10.10.65
Sunday night - pre midnight, written from my bed. A very welcome place to be tonight.
Where to beging with the last couple of days, which have been like a collage of overlapping imposed people, periods and points of view? Primo, I suppose is Paul’s reappearance in my life. Friday night I was dressing to go out when I was dimly aware of a rush of footsteps mounting the second floor stairs, preface to the hearty knock on the door. A little annoyed, for I was running late, I opened on a for-an-instant-only vaguely familiar face - gold eyeglass frames, a wide grin. Paul of Morocco! I was overwhelmed while at the same time I knew that this is the way I had been expecting it: no announcement… someday Paul would just reappear. Funny, wonderful Paul - initially so unapproachable (each overture seemed an invasion against his almost impenetrable interior barricades) to resolve into a loyal and fond friend.
We talked over a drink, he very summarily caught me up on events and activities in Morocco over the last two years. The telephone rang, people were waiting and I had hurriedly to finish dressing and leave to join Barbara, Jody and Bob. P. and I arranged to meet the next day and shook hands in the dampness of Spruce Street.
The rest of the evening was the other side of the coin, from the intelligence and logic of Paul to the inflated folly, the IN campiness of the Andy Warhol vernissage (sans pictures, incidentally, as the social crush of the preview the night before threatened their safety - they were removed until the public press will be a little lighter). Finally inside the cordon of policemen and inside the Institute of Contemporary Arts one glimpsed Andy and entourage (Edie in an evening dress like like a long brilliant pink jersey, sparkling and transfigured as a legendary actress) (these two longhaired young foils wearing turtleneck sweaters fitted over husky torsos, Sam Green looking quizzical behind his Van Dyke beard but more or less in control, et al.) leaning over the wrought iron complexity of a Furness stairway, basking in the klieg light silver of television lights and cameras - while below we, the public, the “pop” of pop art stared or didn’t stare, called questions to Andy which he answered to Edie which she in turn relayed to the audience, or didn’t ask questions but merely pushed our way into the next “gallery” where a phonograph was howling at high volume a Salem Witches Dance or young people in fantastic costumes, which were surely the result of a mad confusion between Halloween and Harper’s Bazar, were gyrating at dance. I was struck by both the impression of the students mad irresponsibility and a sense of this shrewd evaluation of their time and place- their recognition of the absurdity of it and a consequently cool buying of it for that reason, as a quite detached but paradoxically “involved” evolution of the period. Or some such; this could be better put and deserves to be.

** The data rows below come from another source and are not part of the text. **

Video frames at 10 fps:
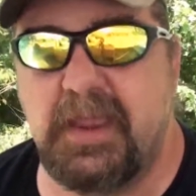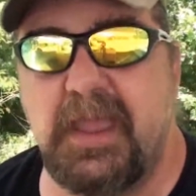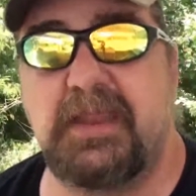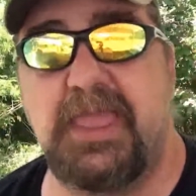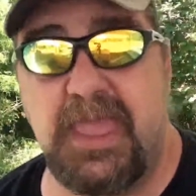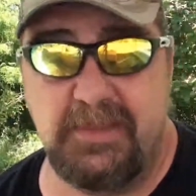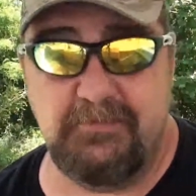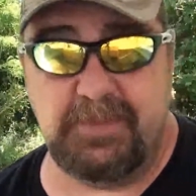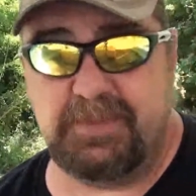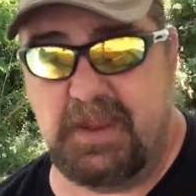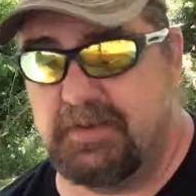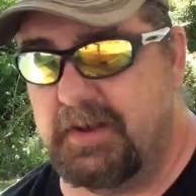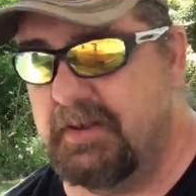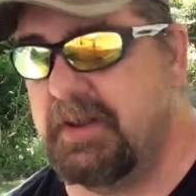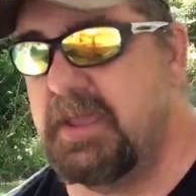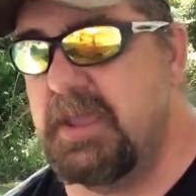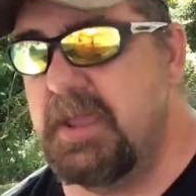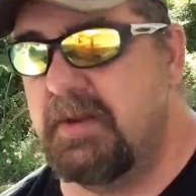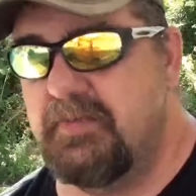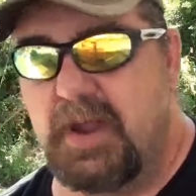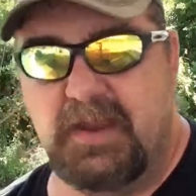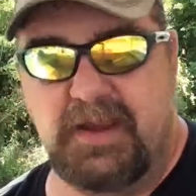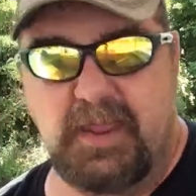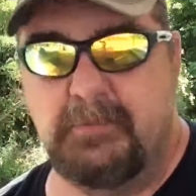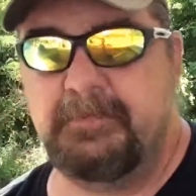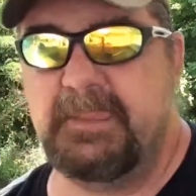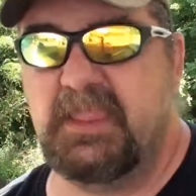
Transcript: I got the canvas down there drying out.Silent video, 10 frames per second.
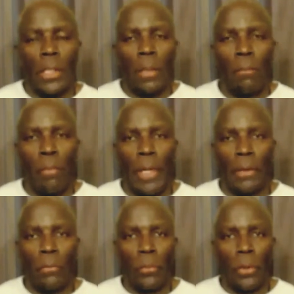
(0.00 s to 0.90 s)
and
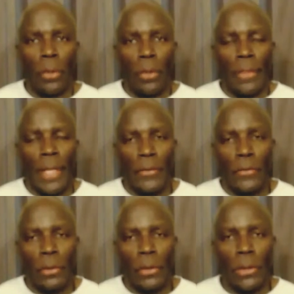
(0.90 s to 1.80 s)
bring
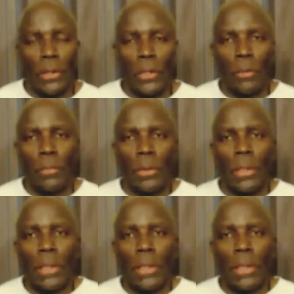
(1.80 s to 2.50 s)
things to him,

Ambivalence is, I believe, the keynote of our times, particularly sexual; it was especially evident Friday night, the one-sexness of youth - men with hair equally long as girls, women with pants as tight and boots as tall as the neuter looking men (neuter not per force: but by the sameness of the sexes canceling onto its opposite).
The night continued. We, three couples, walked back to Center City from the Penn campus - along Walnut Street, over the Schuylkill, to the Square. A nightcap at the Emperor.
Saturday I met Paul and married friends of his at the scene of last night’s gala (it was actually a demonstration rather than an exhibition!), the Institute to see the pictures. Then we set out in the spendid October noon for a drive around town, a tour of Society Hill (the Colonial and 19th Century Center). A couple of beers, a bowl of snapper soup at McShea’s (Paul, his friend Richard and I- Richard’s wife and little son lad by now dissappeared somewhere).
Saturday night I joined Bob Barnes, Ted Carey and others for late drinks: first at Bob’s, on to Walter Stait’s, next stop somebody else’s house (a preciously decorated townhouse including a truly marvelous small library of art books and prints - the books were rich treasures) and finally to an after hours boîte crawling with a cross section of a very special section of humanity. Drinks here until very late - at last to bed at five.
A kind of prelude to the night’s display was a drink with Andy and his two assistants at the Barclay before lunch on Friday. Andy, paler than the pale pink of the walls, dressed totally in black, his eyes screened by orange goggle sunglasses, his hair colorless, moving liquidly from behind the hot pink covered, laden breakfast table into the incongruously correct and anonymous sitting room - giggling with Walter Stait, camping with Bob (Barnes) while for the most part Gerald and the apostle and I watched Tallulah Bankhead hostessing the Mike Douglas show on TV. Thanks heavens for vodka!